"Je ne veux pas, je n'ai jamais voulu de cette amitié charmante que vous offrez aux femmes qui, sous mille rapports, valent mieux que moi. Je prétends à un sentiment plus élevé. Il faut que vous m'estimiez assez pour me mettre en réserve, pour ainsi dire; et si quelque mécompte vient troubler votre joie, si quelque déception froisse votre cœur, vous m'évoquerez alors, et vous verrez comme je saurai répondre à cet appel."

Ainsi Madame Zulma CARRAUD définissait cette noble et pure affection qu'elle voua passionnément, pendant près de trente année, à Honoré de Balzac.

Dans le cortège féminin de Balzac, cette femme, qui fut une amie et rien qu'une amie, mérite une place à part, une place de choix, car sa pure et ardente amitié avait la puissance d'un amour.
                                                                                                                                             Marcel BOUTERON


par Thierry BODIN
Président Honoraire des Amis de Balzac
avec sa très aimable autorisation.

Le 24 mars 1796, naissait à Issoudun dans l'Indre Estelle-Zulma Tourangin, fille de Rémi Tourangin et de Françoise-Élizabeth Courant, son épouse.
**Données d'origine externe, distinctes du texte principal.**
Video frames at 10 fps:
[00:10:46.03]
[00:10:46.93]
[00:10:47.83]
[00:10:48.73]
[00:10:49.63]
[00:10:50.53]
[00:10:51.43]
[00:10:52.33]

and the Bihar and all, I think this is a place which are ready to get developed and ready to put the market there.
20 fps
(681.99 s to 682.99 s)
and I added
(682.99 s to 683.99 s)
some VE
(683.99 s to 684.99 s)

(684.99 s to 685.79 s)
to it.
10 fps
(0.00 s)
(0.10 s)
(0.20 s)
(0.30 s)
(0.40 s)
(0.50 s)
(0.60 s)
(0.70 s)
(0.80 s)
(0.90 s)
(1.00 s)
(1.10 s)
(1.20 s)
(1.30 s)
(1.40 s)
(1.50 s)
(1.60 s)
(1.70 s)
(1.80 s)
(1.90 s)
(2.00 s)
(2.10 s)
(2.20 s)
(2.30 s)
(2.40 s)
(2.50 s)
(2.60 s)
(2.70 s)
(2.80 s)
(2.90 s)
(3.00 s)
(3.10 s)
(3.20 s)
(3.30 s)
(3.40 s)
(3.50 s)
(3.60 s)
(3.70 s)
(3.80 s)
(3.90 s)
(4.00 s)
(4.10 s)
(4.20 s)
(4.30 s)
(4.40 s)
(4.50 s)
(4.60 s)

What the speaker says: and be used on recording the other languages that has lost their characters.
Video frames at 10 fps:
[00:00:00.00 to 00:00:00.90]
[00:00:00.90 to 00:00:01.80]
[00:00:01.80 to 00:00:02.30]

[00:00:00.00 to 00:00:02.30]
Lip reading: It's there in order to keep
Arrêtons-nous quelques instants pour évoquer l'étonnante figure de son père. Ayant fait fortune dans la mercerie et la draperie, il devint propriétaire. Fondateur de la loge maçonnique des Sectateurs de la Vertu, libre-penseur et voltairien enragé, il sut toujours, en politique comme en affaires, pratiquer avec habileté l'opportunisme, tout en gardant son fier, caractère.

  Un rapport nous le montre "tellement attaché à la Révolution qu'il a vendu son propre patrimoine pour acheter des propriétés nationales": il acheta ainsi de nombreuses terres et maisons, dont l'ancien couvent des Minimes et la locature de Frapesle. C'est ce que fait à Saumur le père d'Eugénie Grandet.
Capitaine de la garde nationale, conseiller municipal, se piquant d'urbanisme, dotant Issoudun de sa première pompe à incendie, il sut être bon pour les malheureux, à qui il donnait du travail sur les routes et les chemins.
Mais il traversa trop bien ainsi la Révolution et l'Empire, pour ne pas inquiéter, en 1815. Le sous-préfet, M. de Mésillac, écrit alors au préfet : "Le maintien à la place de 1er adjoint du sieur Tourangin indispose et inquiète beaucoup de monde. Cette famille est très dangereuse, elle se popularise et conserve son influence sur le peuple".
En 1816, on le raye donc de la liste municipale.
Rémi Tourangin se retire alors dans sa propriété de Frapesle. Il l'embellit, y crée un ravissant jardin anglais, sillonné par les eaux de la Théols, qui s'y répandent en ruisseaux et cascades, et lui donne le nom de Tivoli. Il organise là des fêtes, où sont conviés tantôt les enfants, tantôt les vieux soldats républicains, tantôt toute la population d'Issoudun.
Éloigné du pouvoir, il ne cache pas ses opinions, et les exprime avec toute sa verdeur, toute sa force d'esprit.

C'est sa fille Zulma qui le décrira à Balzac, en 1833 : "Quoique depuis ses 82 ans, il se soit fait juste milieu (...) il abhorre les Bourbons. C'est pour lui ce qu'est le blanc pour le nègre. Mon père est de 1751 ; il est roturier et l'insolence de la noblesse est toujours irritante dans son cœur. Il a adoré l'Empereur, parce que lui, mon père, est despote, mais grand et noble (...) et que Napoléon avait établi la plus véritable égalité. Sous la Restauration, il a été d'une opposition forcenée; il adore Louis-Philippe parce que ses forces ne suffisent plus à l'opposition."